[Records contained in a dataset]
────────────────

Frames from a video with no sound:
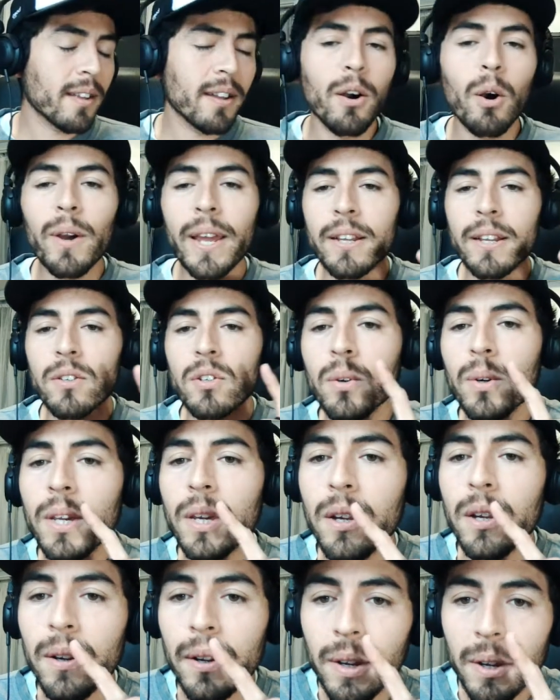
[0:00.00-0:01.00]
okay, so
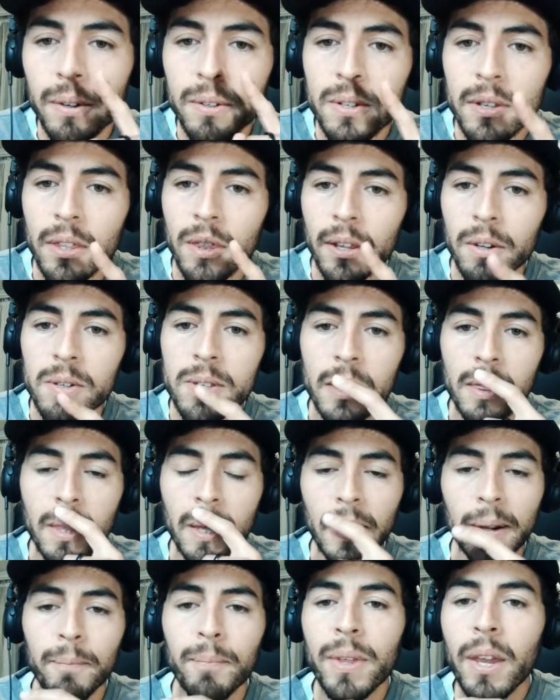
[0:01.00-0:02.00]
here's the thing.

────────────────

The expected output is every record above, copied exactly, without pictures.

- Exercise result:
Frames from a video with no sound:
[0:00.00-0:01.00]
okay, so
[0:01.00-0:02.00]
here's the thing.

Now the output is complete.